The greatest President
the US never had

Huey P. Long was without a doubt the greatest US politician who ever lived.

Education

Blessed with a brilliant mind and photographic memory, Huey Long easily circumvented the obstacles that prevented most rural children from attaining a formal education. Huey repeatedly skipped ahead — eventually passing the Louisiana bar exam at age 21 without a single diploma.

Huey's mother was determined that her nine children be well educated to achieve their fullest potential. There was no public school in Winnfield, so she home-schooled her children until more formal education became available. Huey and the youngest children would listen to their older siblings' lessons from underneath the kitchen table.

In 1903, at age 11, Huey started fourth grade in public school. Far ahead of his class, he was quite bored. Huey was a quick study and later convinced his teacher to let him skip seventh grade. In 1910, after completing the eleventh — and supposedly final — grade of school, a twelfth grade was added as a requirement for graduation. Huey circulated a petition against the additional year and was expelled. Consequently, he never officially graduated from high school. (He was posthumously awarded a high school diploma.)

Huey was an excellent debater in high school and won a scholarship to Louisiana State University as third prize in a statewide debating competition in Baton Rouge. However, he could not afford the textbooks or room and board to attend. Instead he became a traveling salesman. At age 17, he began touring the South for various companies, selling everything from cooking oil to patent medicines.

When sales jobs dried up, Huey’s mother saw an opportunity for her talented son to become a preacher as she had always hoped. She sent him to his older brother, George, in Shawnee, Okla., to attend seminary classes at Oklahoma Baptist University. After one semester, Huey concluded that he did not have the gift for preaching and decided to give the University of Okalahoma Law School a try. Once there, he found campus politics more interesting than his classes and left school for a good sales job at the end of the term.

Huey's oldest brother, Julius, an attorney, counseled him to continue his law studies at Tulane University Law School in New Orleans. Julius gave him a detailed outline of which classes to take and enough money to last Huey and his bride, Rose, for one year. In 1915, after only one year at Tulane, Huey obtained permission to take a special oral bar exam before the examining committee.
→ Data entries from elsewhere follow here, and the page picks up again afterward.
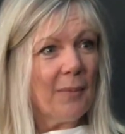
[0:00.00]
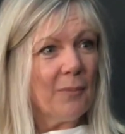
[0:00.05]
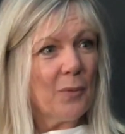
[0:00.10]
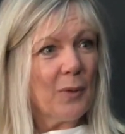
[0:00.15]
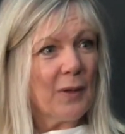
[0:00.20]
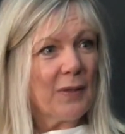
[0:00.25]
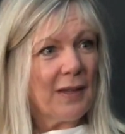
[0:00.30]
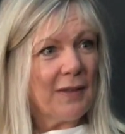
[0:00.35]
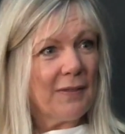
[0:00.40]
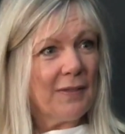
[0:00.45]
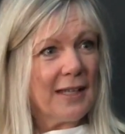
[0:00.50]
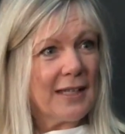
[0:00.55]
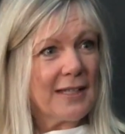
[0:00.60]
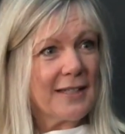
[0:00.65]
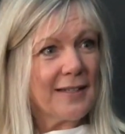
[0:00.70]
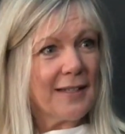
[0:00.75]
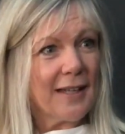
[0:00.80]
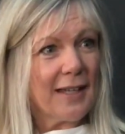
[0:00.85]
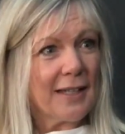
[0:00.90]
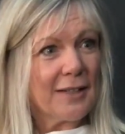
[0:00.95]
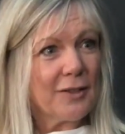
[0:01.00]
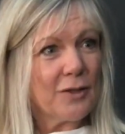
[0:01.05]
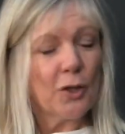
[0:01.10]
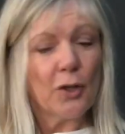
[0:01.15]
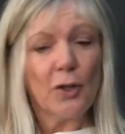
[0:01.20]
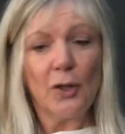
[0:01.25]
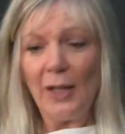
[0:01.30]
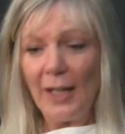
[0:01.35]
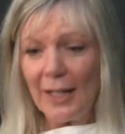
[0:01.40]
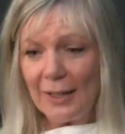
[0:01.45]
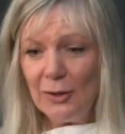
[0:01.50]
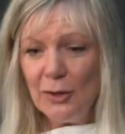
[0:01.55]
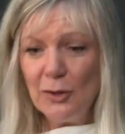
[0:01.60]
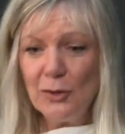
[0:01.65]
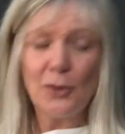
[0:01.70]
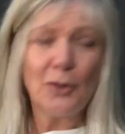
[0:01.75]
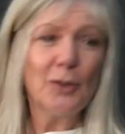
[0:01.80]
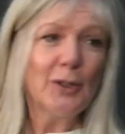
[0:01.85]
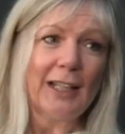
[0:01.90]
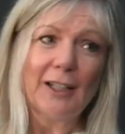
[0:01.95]
within this too. And you
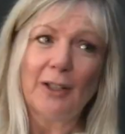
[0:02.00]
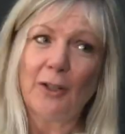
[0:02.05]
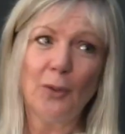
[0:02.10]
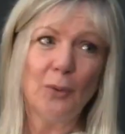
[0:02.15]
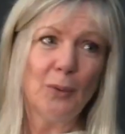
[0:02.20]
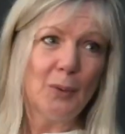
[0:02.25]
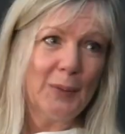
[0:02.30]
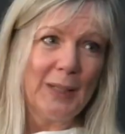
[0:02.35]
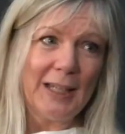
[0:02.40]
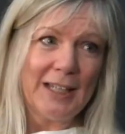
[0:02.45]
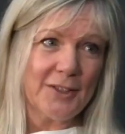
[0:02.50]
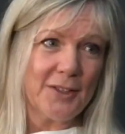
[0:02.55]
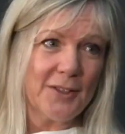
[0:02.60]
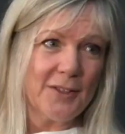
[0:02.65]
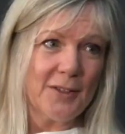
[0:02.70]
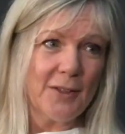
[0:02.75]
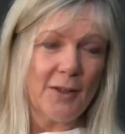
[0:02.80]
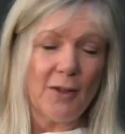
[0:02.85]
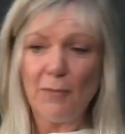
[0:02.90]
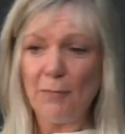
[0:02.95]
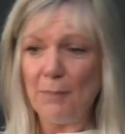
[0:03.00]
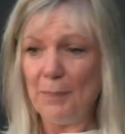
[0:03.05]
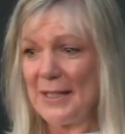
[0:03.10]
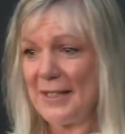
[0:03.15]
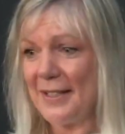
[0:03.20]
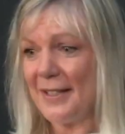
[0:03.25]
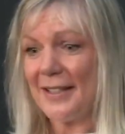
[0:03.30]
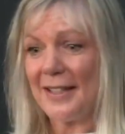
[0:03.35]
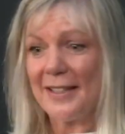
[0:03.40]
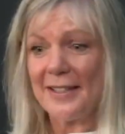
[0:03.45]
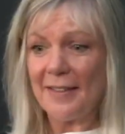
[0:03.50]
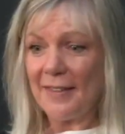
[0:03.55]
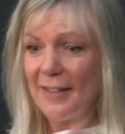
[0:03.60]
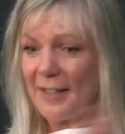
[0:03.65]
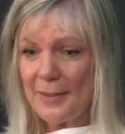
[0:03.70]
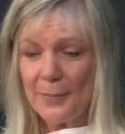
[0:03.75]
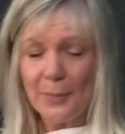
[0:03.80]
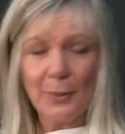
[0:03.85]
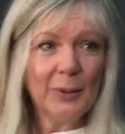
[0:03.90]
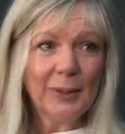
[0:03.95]
do get co-location of businesses, and
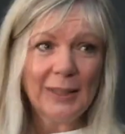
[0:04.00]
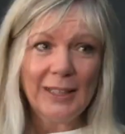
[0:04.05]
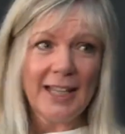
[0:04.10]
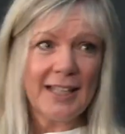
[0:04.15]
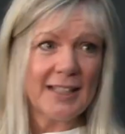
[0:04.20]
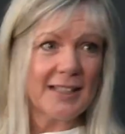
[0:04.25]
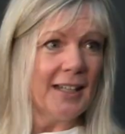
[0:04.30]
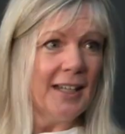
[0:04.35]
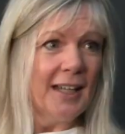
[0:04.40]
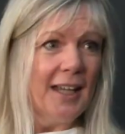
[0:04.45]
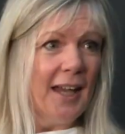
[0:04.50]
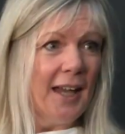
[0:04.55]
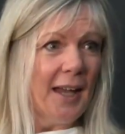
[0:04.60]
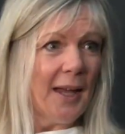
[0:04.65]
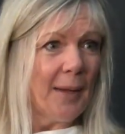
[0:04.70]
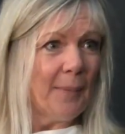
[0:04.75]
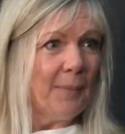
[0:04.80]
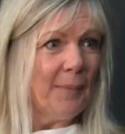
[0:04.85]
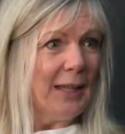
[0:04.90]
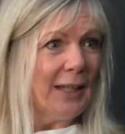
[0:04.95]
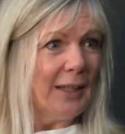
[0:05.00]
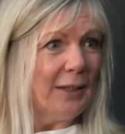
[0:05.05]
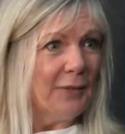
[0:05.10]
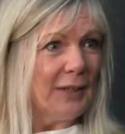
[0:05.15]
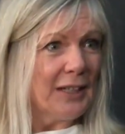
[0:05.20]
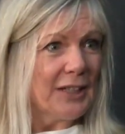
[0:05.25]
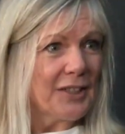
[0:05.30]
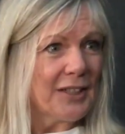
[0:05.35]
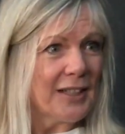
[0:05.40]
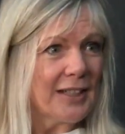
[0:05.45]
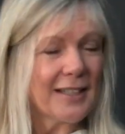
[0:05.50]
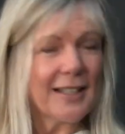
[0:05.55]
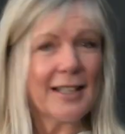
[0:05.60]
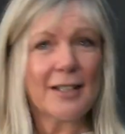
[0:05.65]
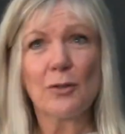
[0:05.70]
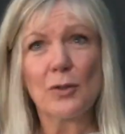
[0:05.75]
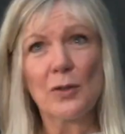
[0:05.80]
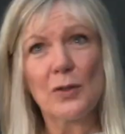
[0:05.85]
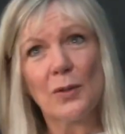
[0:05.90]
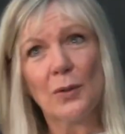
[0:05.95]
that's where you get innovation,
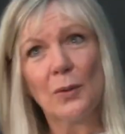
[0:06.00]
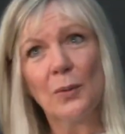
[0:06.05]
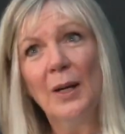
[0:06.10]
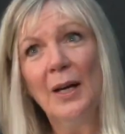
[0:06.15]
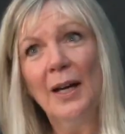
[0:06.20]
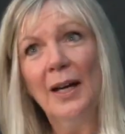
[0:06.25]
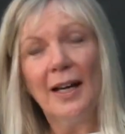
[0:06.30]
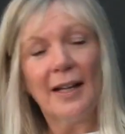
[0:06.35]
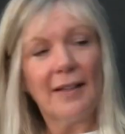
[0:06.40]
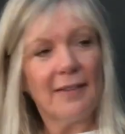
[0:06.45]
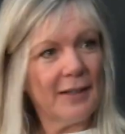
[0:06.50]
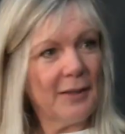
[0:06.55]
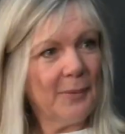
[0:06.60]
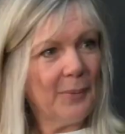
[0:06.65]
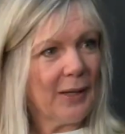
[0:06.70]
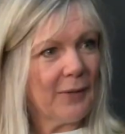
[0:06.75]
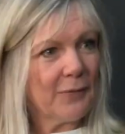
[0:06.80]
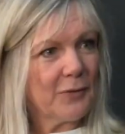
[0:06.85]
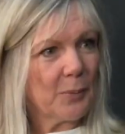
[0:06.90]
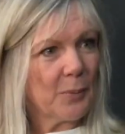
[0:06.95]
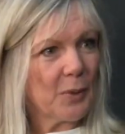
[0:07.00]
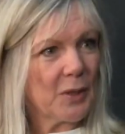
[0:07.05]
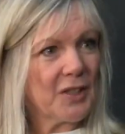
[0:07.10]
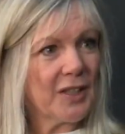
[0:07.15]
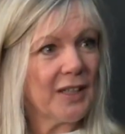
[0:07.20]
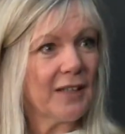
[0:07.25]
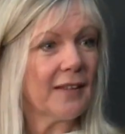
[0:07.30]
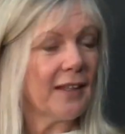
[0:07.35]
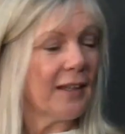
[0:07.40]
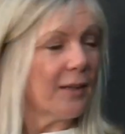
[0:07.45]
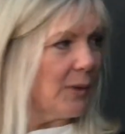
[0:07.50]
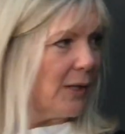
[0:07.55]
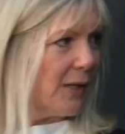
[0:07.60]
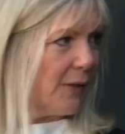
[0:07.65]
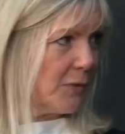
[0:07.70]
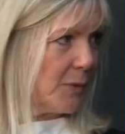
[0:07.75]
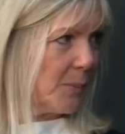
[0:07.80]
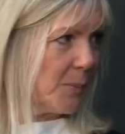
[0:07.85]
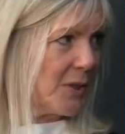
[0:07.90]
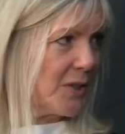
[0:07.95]
etc. So I think we have to appreciate that. We
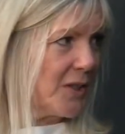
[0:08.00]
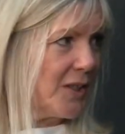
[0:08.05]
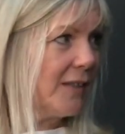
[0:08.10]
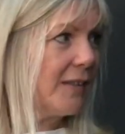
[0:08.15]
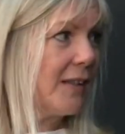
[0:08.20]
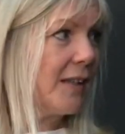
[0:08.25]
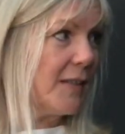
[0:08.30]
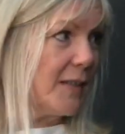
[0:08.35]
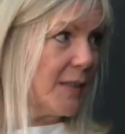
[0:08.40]
have to appreciate then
He passed easily and returned to Winnfield at age 21 to practice law.

Early Career

In 1915, Huey opened his law office above the Winnfield Bank, where his Uncle George was bank president, using a wooden dry goods box as his first desk. (Rose sewed a cloth skirt for his “desk” to make it more presentable.) Huey stated proudly that he never took a case against a poor man and won notoriety for successfully representing a widow against the bank.

He made a name for himself by taking on the biggest businesses in town and became unpopular among the upper class. Huey also lobbied the state legislature for workers’ compensation reform and developed a reputation as an outspoken reformer.
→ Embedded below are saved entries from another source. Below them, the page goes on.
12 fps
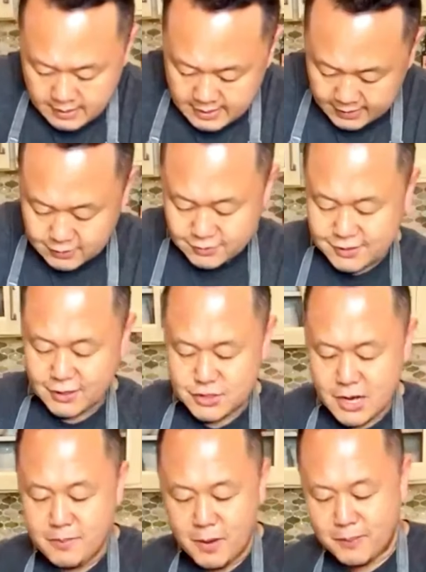It looks like
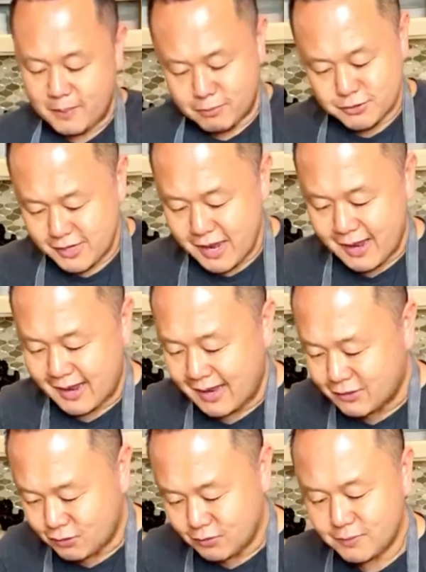giant bell peppers. Yeah,
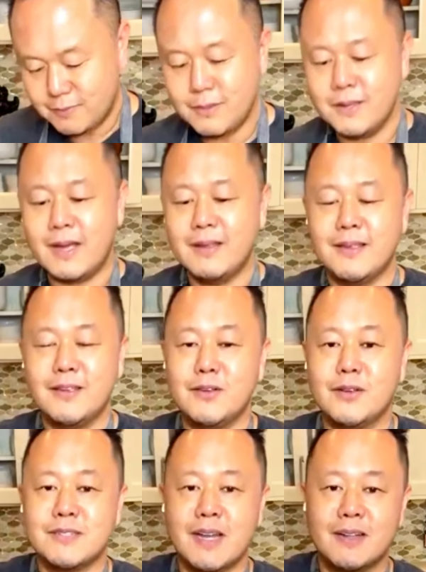I think
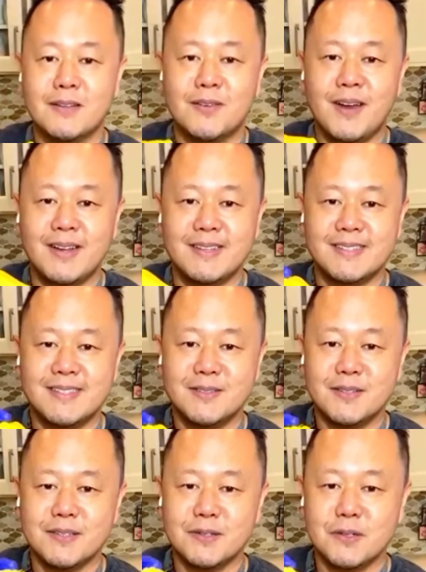you're exactly right. See
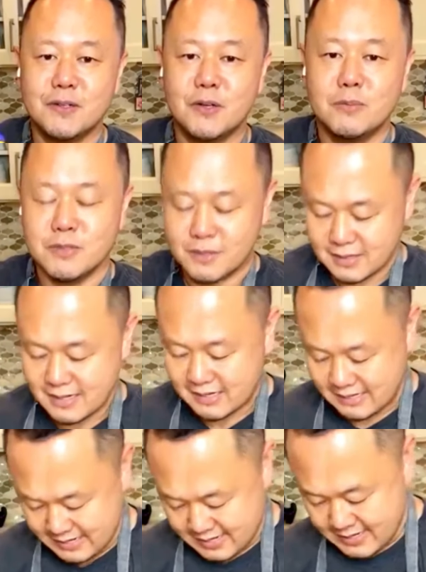what the little lobes look
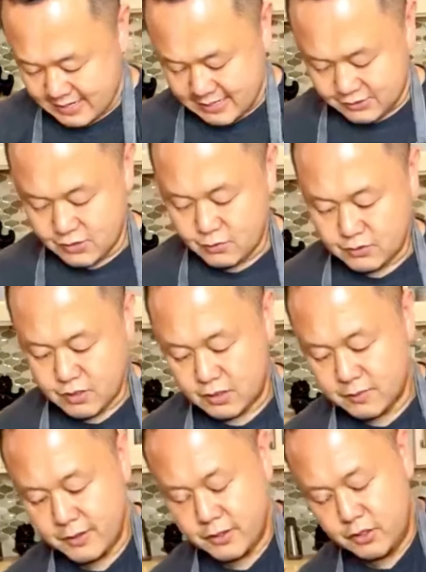like? So we
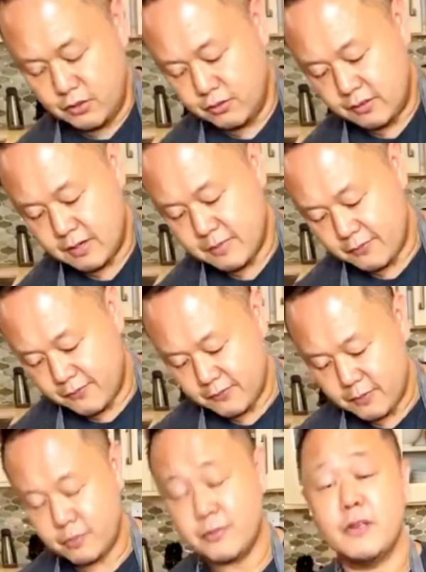talked about yield. You get about
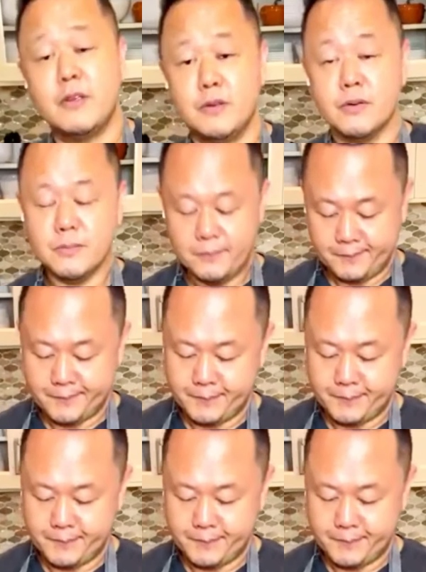50% yield.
With his legal successes, Huey could have become a wealthy attorney, but the lure of politics was his true passion

As a young attorney, Huey waged the first of many battles with the Standard Oil Company, the dominant oil producer – and political force – in Louisiana. In 1921, Huey represented a small oil company in a lease dispute against Standard Oil, and as a member of the Public Service Commission he sought to regulate the oil giant's pipeline activities. While both efforts were unsuccessful, he would later succeed as governor in levying taxes on Standard Oil to fund his education programs. Standard Oil retaliated by attempting to remove Long from office.

Entry Into Politics

Huey Long made a splash in Louisiana politics as a member of the Louisiana Railroad Commission, fighting corporate monopolies and reducing utility rates. By age 30, he was a major force in state politics and ran for governor in 1924, finishing a close third. It was the last political battle he would lose.

Huey became chairman of the Public Service Commission in 1922 and won statewide acclaim when he sued the Cumberland Telephone Company for unjustly raising its rates by 20%, successfully arguing the case on appeal before the U.S. Supreme Court. The phone company was forced to send refund checks to 80,000 overcharged customers. Huey’s arguments on behalf of the state so impressed Chief Justice William Howard Taft, that he later described Huey as one of the best legal minds to appear before the Court.

In 1924, Huey made his first statewide bid for public office by running for governor at age 30. Huey mocked the outgoing governor and the ruling New Orleans political machine known as the “Old Regulars” as pawns of big business and Standard Oil, in particular. In an election dominated by race and the influence of the Ku Klux Klan, Huey refused to play the race card and instead campaigned on issues of economic equality. He ran a close third, missing the run-off election by less than 7,400 votes.

Campaign for Governor

Louisiana was run by the New Orleans-based political establishment, called the “Old Regulars,” who exercised total control of state government through the legislature and a network of local sheriffs and “courthouse rings.” These “machine politicians” enjoyed a mutually beneficial relationship with the wealthy planter class and large corporations and utilities, who were given free reign to profit off the state in return for their support.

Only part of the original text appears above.